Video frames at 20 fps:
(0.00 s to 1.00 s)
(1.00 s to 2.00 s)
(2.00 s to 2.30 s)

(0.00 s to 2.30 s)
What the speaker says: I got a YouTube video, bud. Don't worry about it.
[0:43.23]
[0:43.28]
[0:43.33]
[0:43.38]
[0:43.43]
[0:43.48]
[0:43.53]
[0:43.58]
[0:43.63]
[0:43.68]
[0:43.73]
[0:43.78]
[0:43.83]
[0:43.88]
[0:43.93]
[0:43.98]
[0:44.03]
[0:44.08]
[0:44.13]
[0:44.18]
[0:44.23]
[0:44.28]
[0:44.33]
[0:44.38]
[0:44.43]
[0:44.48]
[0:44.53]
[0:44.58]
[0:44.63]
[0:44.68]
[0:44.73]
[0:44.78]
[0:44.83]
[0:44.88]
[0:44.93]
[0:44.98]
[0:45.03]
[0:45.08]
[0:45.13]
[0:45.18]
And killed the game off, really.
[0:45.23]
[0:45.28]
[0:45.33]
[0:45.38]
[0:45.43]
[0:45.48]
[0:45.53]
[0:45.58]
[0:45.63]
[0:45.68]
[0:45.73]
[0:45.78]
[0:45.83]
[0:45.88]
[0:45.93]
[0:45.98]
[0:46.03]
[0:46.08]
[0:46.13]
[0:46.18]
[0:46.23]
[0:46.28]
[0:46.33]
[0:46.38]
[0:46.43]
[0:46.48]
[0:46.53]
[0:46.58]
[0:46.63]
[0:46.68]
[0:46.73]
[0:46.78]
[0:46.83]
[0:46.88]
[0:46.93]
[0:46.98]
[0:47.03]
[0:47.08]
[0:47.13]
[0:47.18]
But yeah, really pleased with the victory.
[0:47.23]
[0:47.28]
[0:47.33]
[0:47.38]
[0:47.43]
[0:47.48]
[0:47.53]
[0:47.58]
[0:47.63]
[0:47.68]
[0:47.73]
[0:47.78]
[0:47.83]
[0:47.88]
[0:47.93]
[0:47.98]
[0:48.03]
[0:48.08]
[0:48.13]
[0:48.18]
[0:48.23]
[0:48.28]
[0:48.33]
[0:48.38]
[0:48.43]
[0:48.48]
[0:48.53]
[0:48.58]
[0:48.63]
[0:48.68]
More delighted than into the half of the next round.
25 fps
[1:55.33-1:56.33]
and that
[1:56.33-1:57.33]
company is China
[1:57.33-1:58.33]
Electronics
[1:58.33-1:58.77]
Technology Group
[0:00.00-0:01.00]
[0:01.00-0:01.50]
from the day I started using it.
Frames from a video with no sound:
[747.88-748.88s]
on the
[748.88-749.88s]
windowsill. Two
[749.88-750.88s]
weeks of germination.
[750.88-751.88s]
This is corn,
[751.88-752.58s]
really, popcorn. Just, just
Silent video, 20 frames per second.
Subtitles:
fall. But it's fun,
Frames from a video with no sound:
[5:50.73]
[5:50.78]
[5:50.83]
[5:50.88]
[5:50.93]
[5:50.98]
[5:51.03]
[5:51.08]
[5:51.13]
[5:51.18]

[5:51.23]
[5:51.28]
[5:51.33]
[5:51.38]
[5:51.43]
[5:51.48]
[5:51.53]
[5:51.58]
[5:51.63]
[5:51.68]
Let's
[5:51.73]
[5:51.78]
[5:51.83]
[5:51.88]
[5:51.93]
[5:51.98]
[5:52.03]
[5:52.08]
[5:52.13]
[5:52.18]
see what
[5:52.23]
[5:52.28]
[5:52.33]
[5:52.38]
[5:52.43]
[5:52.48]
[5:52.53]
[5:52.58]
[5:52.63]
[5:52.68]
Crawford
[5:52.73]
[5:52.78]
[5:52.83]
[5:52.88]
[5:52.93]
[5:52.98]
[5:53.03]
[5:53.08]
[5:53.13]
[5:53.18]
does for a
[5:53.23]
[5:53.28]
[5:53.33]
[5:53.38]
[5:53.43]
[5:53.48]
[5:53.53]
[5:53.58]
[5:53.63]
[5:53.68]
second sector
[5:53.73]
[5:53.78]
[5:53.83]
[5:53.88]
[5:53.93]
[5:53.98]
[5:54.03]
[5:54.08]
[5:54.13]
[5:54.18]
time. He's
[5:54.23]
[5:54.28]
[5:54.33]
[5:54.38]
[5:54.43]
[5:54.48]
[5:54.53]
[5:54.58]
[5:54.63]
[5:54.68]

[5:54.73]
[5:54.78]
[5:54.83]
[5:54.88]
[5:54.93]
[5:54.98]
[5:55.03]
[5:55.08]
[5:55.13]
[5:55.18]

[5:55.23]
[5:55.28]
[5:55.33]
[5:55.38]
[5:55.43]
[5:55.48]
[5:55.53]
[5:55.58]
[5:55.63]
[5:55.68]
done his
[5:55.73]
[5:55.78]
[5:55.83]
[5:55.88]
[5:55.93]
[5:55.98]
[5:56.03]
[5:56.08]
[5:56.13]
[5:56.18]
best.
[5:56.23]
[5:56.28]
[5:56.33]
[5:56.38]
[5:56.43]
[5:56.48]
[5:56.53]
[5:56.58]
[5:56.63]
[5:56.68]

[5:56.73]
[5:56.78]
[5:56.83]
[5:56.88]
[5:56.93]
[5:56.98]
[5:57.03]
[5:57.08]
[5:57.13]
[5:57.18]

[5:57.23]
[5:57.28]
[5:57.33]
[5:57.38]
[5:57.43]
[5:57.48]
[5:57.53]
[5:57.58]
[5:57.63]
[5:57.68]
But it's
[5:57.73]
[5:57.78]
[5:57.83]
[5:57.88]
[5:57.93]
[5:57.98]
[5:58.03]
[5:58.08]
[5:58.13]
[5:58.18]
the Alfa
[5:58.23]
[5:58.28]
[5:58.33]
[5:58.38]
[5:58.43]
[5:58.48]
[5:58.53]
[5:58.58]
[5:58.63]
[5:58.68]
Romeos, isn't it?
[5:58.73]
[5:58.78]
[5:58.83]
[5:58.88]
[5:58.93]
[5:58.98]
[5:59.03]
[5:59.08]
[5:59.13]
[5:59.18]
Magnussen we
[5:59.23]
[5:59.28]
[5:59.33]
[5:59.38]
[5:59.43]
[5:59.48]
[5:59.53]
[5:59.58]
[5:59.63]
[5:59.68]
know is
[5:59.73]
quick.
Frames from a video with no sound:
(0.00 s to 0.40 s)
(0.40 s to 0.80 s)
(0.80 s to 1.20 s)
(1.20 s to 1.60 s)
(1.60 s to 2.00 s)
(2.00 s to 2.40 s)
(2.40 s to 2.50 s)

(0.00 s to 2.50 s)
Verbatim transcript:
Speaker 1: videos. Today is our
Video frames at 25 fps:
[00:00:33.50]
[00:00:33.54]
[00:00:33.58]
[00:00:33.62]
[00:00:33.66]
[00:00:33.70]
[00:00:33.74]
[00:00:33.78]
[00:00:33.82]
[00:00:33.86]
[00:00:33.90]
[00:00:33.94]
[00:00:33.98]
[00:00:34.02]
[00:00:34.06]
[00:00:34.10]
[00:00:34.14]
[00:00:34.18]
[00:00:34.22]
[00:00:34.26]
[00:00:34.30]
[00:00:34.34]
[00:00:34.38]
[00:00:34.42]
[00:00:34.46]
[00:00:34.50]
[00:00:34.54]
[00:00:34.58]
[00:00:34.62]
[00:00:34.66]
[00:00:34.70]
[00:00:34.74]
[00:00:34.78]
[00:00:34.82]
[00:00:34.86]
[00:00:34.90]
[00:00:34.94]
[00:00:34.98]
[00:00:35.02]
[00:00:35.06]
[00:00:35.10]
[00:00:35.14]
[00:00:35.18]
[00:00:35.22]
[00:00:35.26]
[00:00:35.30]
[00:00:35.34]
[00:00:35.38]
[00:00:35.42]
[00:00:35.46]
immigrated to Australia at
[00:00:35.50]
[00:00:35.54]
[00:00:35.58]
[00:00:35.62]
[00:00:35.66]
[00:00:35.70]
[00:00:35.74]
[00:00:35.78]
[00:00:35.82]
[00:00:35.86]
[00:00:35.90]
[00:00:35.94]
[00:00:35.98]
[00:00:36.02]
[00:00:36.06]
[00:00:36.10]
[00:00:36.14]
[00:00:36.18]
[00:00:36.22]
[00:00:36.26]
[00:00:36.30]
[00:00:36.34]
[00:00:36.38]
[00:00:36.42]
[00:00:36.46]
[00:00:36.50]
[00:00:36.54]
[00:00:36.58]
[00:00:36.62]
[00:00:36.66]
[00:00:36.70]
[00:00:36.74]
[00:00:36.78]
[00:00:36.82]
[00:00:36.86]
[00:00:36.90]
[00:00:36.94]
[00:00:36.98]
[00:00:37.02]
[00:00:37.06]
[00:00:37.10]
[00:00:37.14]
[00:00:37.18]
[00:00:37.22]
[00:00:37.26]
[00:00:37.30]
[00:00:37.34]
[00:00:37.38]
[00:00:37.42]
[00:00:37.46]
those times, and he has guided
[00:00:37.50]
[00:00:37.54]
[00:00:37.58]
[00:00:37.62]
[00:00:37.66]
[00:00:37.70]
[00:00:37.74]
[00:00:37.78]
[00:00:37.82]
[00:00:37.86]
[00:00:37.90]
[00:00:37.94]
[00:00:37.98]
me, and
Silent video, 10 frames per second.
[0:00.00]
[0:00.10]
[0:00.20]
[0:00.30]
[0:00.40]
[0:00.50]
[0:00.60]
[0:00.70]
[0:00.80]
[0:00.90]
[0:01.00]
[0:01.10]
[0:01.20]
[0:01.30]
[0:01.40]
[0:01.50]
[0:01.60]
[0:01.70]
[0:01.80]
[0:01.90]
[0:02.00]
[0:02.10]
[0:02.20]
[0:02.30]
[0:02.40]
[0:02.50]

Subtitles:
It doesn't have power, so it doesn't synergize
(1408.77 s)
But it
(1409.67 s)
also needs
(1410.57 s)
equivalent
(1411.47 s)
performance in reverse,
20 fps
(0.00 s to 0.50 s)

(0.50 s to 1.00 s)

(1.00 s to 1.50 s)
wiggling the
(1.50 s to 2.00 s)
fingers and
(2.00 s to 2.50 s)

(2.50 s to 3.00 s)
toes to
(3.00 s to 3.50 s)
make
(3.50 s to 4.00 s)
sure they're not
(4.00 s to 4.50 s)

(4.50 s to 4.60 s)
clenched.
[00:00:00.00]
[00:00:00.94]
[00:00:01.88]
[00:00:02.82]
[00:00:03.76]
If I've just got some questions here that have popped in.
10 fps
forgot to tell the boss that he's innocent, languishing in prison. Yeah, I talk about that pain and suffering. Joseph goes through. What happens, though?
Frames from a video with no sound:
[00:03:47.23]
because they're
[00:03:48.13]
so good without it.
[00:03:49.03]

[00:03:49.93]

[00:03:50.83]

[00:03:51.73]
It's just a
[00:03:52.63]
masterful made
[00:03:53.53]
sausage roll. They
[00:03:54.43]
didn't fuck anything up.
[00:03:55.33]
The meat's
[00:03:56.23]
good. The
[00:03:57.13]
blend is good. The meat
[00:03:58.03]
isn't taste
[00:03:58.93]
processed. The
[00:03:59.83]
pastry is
○ ○ ○ ○ ○ ○ ○
**Your objective**: Using the data above, reproduce exactly the lines between those holding "[00:00:34.70]" and "[00:00:35.66]", inclusive, and no others.

**Worked solution**:
[00:00:34.70]
[00:00:34.74]
[00:00:34.78]
[00:00:34.82]
[00:00:34.86]
[00:00:34.90]
[00:00:34.94]
[00:00:34.98]
[00:00:35.02]
[00:00:35.06]
[00:00:35.10]
[00:00:35.14]
[00:00:35.18]
[00:00:35.22]
[00:00:35.26]
[00:00:35.30]
[00:00:35.34]
[00:00:35.38]
[00:00:35.42]
[00:00:35.46]
immigrated to Australia at
[00:00:35.50]
[00:00:35.54]
[00:00:35.58]
[00:00:35.62]
[00:00:35.66]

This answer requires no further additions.